Latest update May 19th, 2026 12:35 AM
Jul 02, 2015 Letters
DEAR EDITOR,
It is common knowledge now that Former Attorney General Anil Nandlall has taken great umbrage that Government is seeking to “extend advertisements overseas, for the posts of Chancellor and Chief Justice.”
Mr. Nandlall came to the fore with his attack, after Minister of State, Joseph Harmon, announced that “Government will (indeed) be proceeding with its plan for these posts, and consequently he has raised a number of questions on the matter. However, it appears as though Mr. Nandlall is merely ‘imagining’ or ‘conjuring up’ factors that do not reside in what Government is thinking.

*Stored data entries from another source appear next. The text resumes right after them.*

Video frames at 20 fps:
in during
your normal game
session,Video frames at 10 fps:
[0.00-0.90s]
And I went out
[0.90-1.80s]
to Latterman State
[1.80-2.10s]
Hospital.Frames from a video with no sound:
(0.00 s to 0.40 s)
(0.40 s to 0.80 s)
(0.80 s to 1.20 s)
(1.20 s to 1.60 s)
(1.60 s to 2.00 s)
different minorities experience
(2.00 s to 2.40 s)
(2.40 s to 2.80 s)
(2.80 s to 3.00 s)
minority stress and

Mr. Nandlall recalls an incident which occurred in early post-Independent Guyana, when “The then Government “created the office of the Chancellor of the Judiciary, over and above the office of the Chief Justice, as Head of the Judiciary.” This he interprets “was done not only to circumvent but to also humiliate the then sitting Chief Justice (at the time), who later resigned and migrated permanently from Guyana.

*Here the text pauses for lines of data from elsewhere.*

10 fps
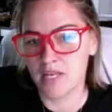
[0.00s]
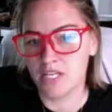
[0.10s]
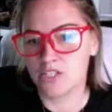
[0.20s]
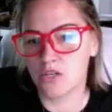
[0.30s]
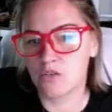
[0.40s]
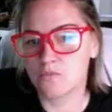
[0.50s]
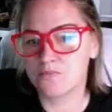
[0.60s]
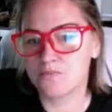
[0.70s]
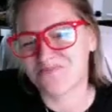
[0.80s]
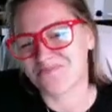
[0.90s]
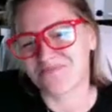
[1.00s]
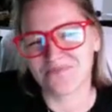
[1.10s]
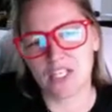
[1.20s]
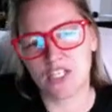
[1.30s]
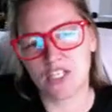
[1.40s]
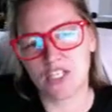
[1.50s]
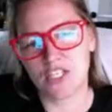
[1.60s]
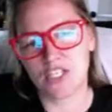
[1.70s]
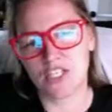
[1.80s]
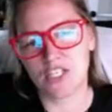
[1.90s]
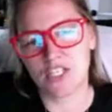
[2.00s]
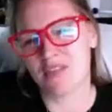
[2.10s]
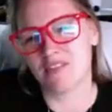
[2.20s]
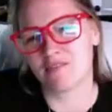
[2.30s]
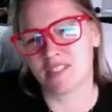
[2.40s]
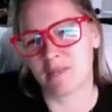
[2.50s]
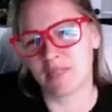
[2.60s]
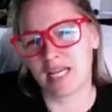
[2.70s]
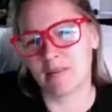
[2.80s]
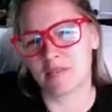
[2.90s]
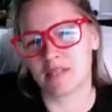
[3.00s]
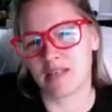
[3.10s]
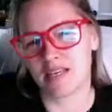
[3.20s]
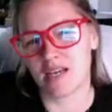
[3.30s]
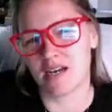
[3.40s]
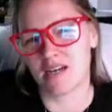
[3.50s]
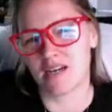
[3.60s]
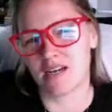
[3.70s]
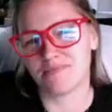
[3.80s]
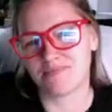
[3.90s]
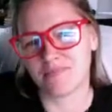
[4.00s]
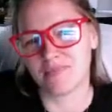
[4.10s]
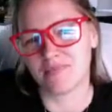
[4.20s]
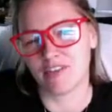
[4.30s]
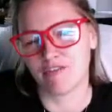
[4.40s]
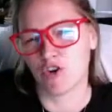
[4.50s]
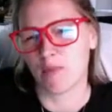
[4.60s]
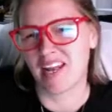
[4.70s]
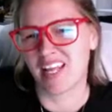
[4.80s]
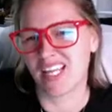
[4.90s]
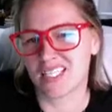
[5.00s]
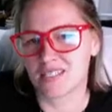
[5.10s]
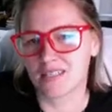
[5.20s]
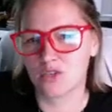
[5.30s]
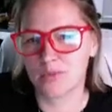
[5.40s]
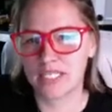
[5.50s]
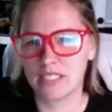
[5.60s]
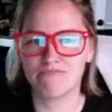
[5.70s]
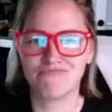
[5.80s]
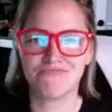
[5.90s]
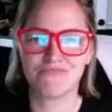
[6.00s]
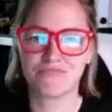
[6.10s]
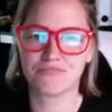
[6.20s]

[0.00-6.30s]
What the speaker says: Okay, so you'll see sometimes the formatting gets a little bit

Government and the public at large want to know where is the logic in this kind of thinking. It should be remembered that pre-1992 People’s National Congress (PNC) administrations were presented as most dictatorial and tyrannical, by the likes of Anil Nandlall. It means that the then particular government could have replaced any Chief Justice as Head of the Judiciary, instead of appointing a Chancellor of the Judiciary, “over and above the office of the Chief Justice.”
Government can see this kind of reasoning as indeed strange on Mr. Nandlall’s part, to draw such a conclusion; or one can ask whether he is now debunking his previous position and view that the pre-1992 governments were not the ‘slaughterers of democracy’ as he and his colleagues constantly claimed, when they were in government.

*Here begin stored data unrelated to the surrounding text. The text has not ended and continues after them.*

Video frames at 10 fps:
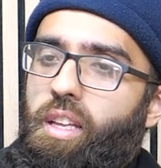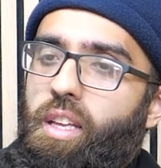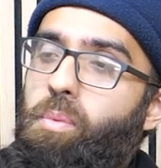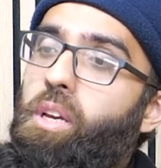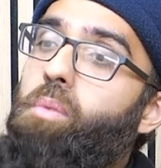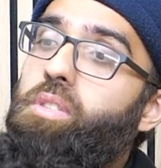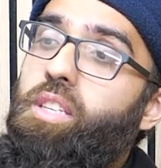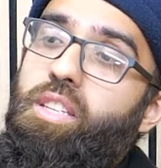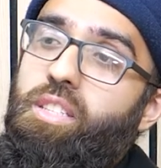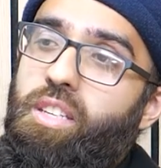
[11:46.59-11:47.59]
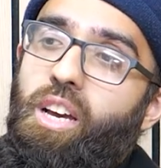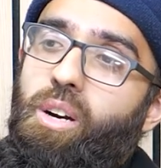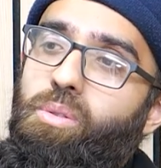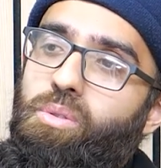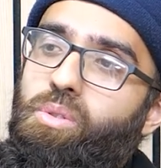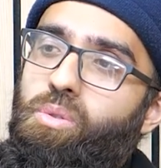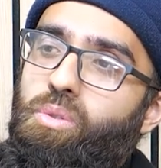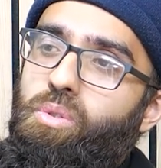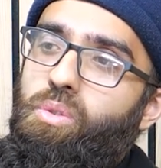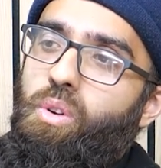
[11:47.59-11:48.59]
It becomes easy now
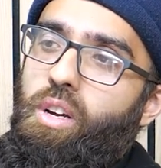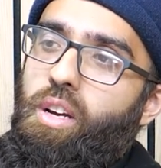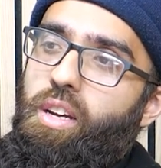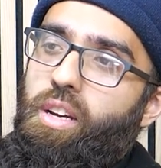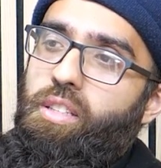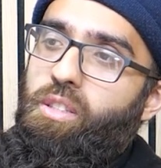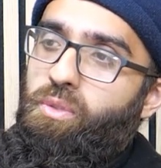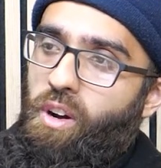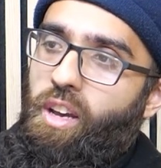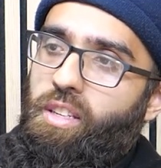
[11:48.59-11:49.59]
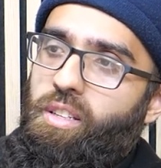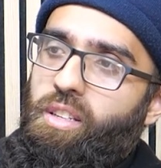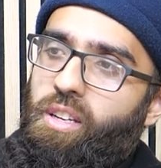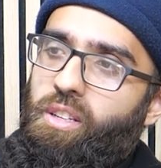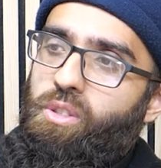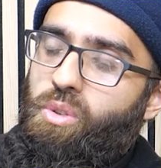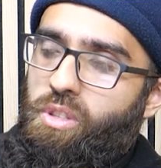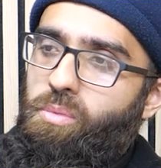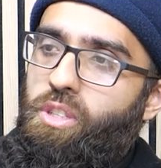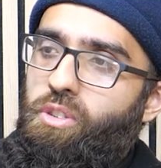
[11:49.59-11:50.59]
to define to
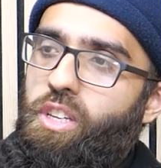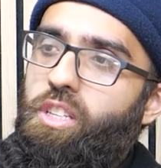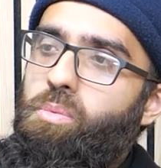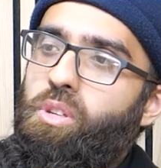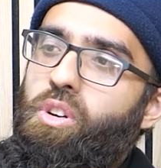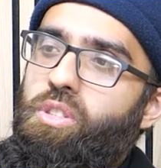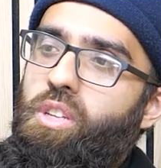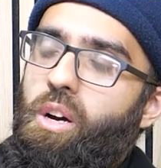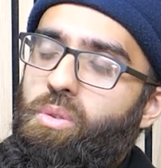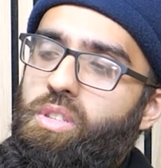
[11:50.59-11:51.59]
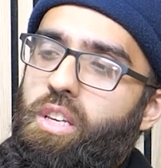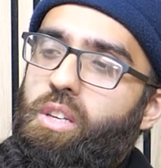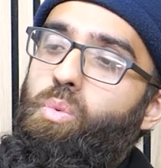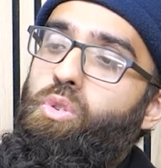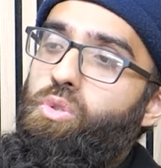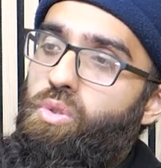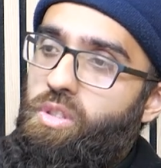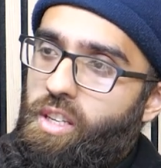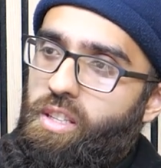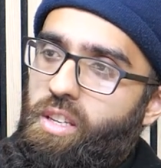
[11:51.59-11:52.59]
some degree. It's because I would say, well, you
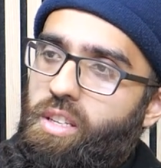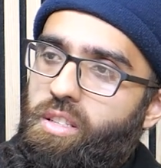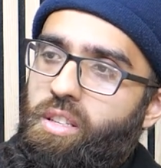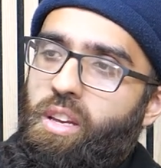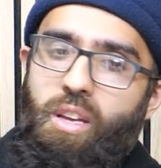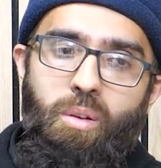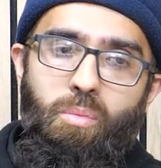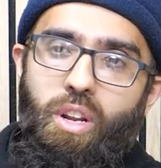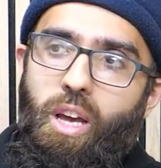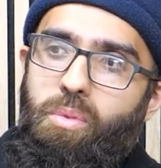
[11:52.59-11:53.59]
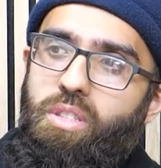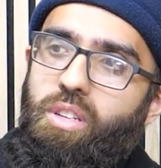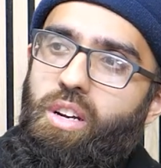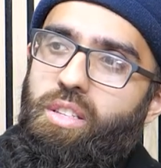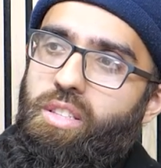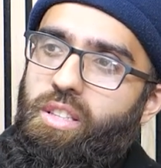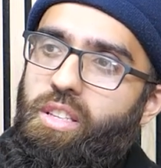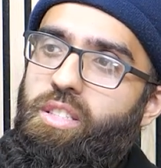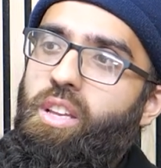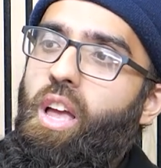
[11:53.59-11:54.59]
said this, Maulana Ahmad Raza Khan said
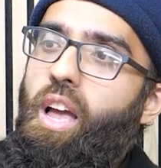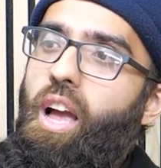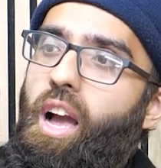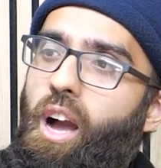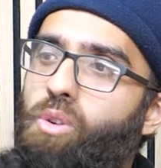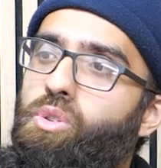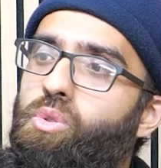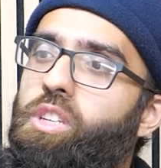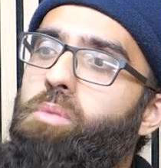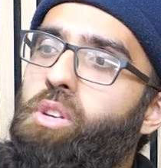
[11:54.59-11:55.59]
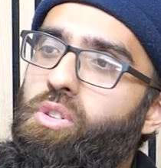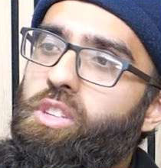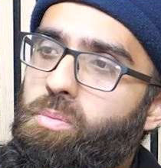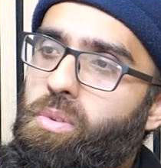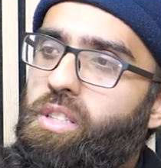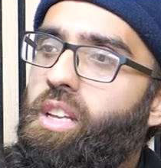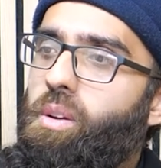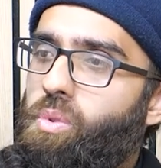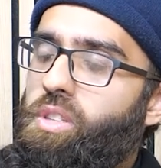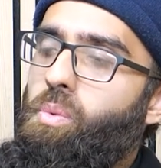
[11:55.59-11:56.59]
this. How do you explain your nisbah? Just
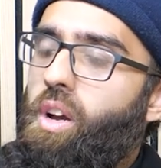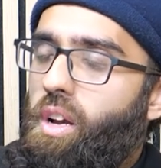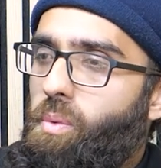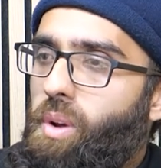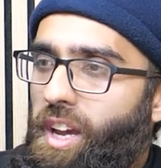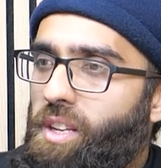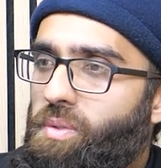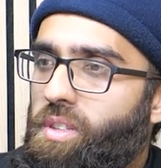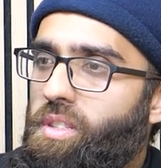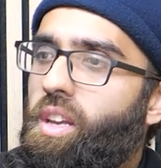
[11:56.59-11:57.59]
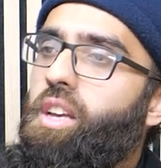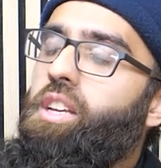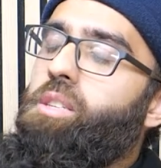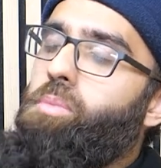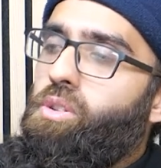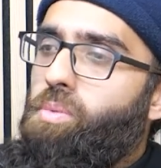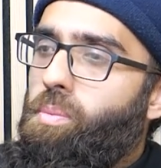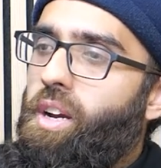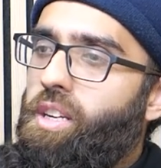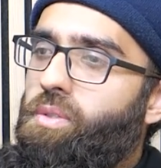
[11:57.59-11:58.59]
like we said, we're Hanafis, it's back to
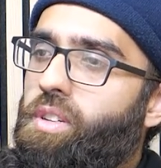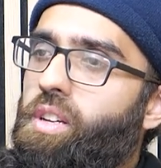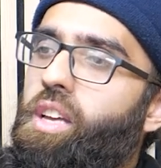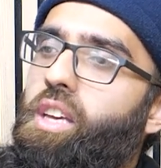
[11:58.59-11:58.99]
Imam Abu Hanifa.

Secondly, the natural question is why Mr. Nandlall should even think that Government has ulterior motives and a hidden agenda to control, undermine or emasculate the judiciary; also, how it is that ‘outside bearers of these offices’ will be part of this supposed plan of Government.
Naturally, one has to contend a ‘wave of emotionalism’ here as being foundational to this kind of spurious analysis. One has to posit some questions here, and hopefully elicit from Mr. Nandlall, explanations for his paradoxical contentions: ”Do the advertised posts mean that Government is making itself more transparent and removed from the judiciary, or is this modus operandi clearly saying that it is making itself subject to the Judiciary and restoring it to its place of independence and being bereft of any form of politicisation?”
I do hope for some kind of clarification.